Que dire de certains premiers ministres, péquistes et libéraux, qui, en poste, dînent privément avec les financiers les plus influents tout en jurant que ça fait partie de leur travail ou que c’est pour «faire du social»?

Le film L’exercice de l’État montre d’autres mécanismes d’affaiblissement du politique. Les «convictions» modulées selon le dernier sondage. L’effet «bulle» qu’est l’influence démesurée de conseillers auprès d’élus plus faibles. L’obsession de l’image et de la couverture médiatique. Des ministres interchangeables et des remaniements qui ne changent rien.

Il y a le conditionnement d’une opinion publique qu’on méprise souvent dans les faits. Des luttes de pouvoir interpersonnelles féroces. La sous-traitance au privé de services publics qu’on fait passer pour de simples réformes. Des gouvernements misant tout sur leur réélection. (Il n’y manquait que quelques robots téléphoniques pour empêcher des citoyens de voter pour les adversaires…)

Par ailleurs, dans le film, le président dit crûment à son ministre: «Tu n’es pas là pour refaire le monde. Tu es là pour reprendre les 5 points de sondage qu’on va perdre. (…) Ton obsession, ce sera désamorcer, désamorcer.»

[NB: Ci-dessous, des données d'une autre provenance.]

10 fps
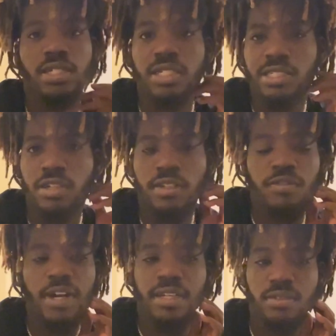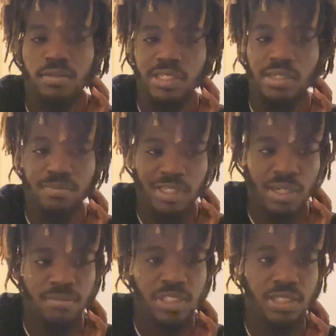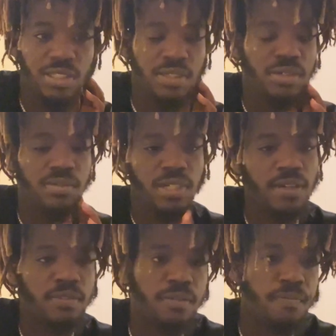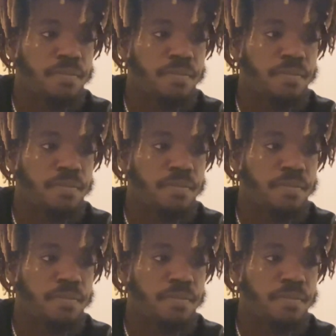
they started fighting over some dumb shit or whatever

Bref, de compromis en compromissions, un personnage laisse tomber: «Mon cher, la politique est une meurtrissure permanente.» Alors, qui des citoyens ou des gouvernants sont devenus les plus cyniques?

Lorsqu’au Québec, une ministre responsable des aînés dit, sans rire, que leur sort lui fait perdre le sommeil, qui se moque de qui? On croirait presque entendre cette autre réplique du film: «Les rois avaient aussi leur bouffon, mais le bouffon du roi ne rentrait pas dans la cathédrale. Aujourd’hui, les bouffons occupent la cathédrale.»

Mais ce n’est qu’un film, n’est-ce pas? Et les gouvernants ne sont pas tous de cette eau. C’est vrai. Ce film braque pourtant les projecteurs sur des questions de fond. Que devient le politique face à la puissance financière? Au pouvoir, que deviennent les élus? Y sont-ils pour le bien commun ou autre chose?

La situation est certes complexe. Il est évident qu’une courte chronique ne saurait lui rendre totalement justice. Or, une chose est sûre: moins les citoyens votent, moins ils s’expriment entre les élections, plus le politique s’affaiblit et plus il répond à des intérêts autres que ceux de la population.

À l’opposé, plus les citoyens s’en mêlent, plus ils récupèrent une partie de leur propre pouvoir. N’est-il pas là, le véritable exercice du pouvoir?

(*) Ce film ne serait pas encore disponible ici en DVD.